Footnote: 4 The entire text of Canon 5C(1) states:
C. Financial Activities.
(1) A judge should refrain from financial and business dealings that tend to reflect adversely on his impartiality, interfere with the proper performance of his judicial duties, exploit his judicial position, or involve him in frequent transactions with lawyers or persons likely to come before the court on which he serves.
Footnote: 5 The entire text of Canon 4D(1) of the current Code of Judicial Conduct is:
D. Financial Activities.
(1) A judge shall not engage in
financial and business dealings that:
(a) may reasonably be perceived to exploit the judge's judicial position, or
(b) Involve the judge in frequent transactions or continuing business relationships with those lawyers or other persons likely to come before the court on which the judge serves.
Footnote: 6 As of July 1, 1994, Mr. Means was no longer a Family Law Master.

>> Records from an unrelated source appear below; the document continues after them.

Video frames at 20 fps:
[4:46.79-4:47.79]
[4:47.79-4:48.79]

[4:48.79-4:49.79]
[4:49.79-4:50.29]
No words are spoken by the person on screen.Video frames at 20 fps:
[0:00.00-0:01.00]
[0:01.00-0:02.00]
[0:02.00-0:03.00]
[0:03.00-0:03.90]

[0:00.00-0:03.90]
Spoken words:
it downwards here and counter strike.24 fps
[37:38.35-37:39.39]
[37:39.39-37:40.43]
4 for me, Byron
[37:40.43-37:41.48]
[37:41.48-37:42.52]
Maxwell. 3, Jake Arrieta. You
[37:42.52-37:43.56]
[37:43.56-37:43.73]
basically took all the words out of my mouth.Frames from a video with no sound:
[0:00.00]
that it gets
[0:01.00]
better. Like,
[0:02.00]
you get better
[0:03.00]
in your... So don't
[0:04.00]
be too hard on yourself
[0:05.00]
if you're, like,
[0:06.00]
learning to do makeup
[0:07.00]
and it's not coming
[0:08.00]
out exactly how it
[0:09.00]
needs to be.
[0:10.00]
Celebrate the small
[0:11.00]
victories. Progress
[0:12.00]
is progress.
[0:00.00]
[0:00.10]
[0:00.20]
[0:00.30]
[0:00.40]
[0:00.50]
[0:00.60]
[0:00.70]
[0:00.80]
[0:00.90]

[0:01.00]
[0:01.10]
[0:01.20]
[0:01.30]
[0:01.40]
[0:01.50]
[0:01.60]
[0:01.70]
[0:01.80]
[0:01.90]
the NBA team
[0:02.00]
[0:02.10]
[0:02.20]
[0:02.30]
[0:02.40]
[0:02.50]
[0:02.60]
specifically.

Footnote: 7 Because we have found a violation of Canon 5C(1), we decline to address Canons 1, 2A, and 3C(1). These Canons deal with more general standards of judicial conduct. Canon 1 requires a judge to "observe high standards of conduct so that the integrity and independence of the judiciary may be preserved." Canon 2A is similar to Canon 1, requiring a judge to ". . . conduct himself at all times in a manner that promotes public confidence in the integrity and impartiality of the judiciary." Canon 3C(1) requires that a "judge shall disqualify himself in a proceeding in which his impartiality might reasonably be questioned."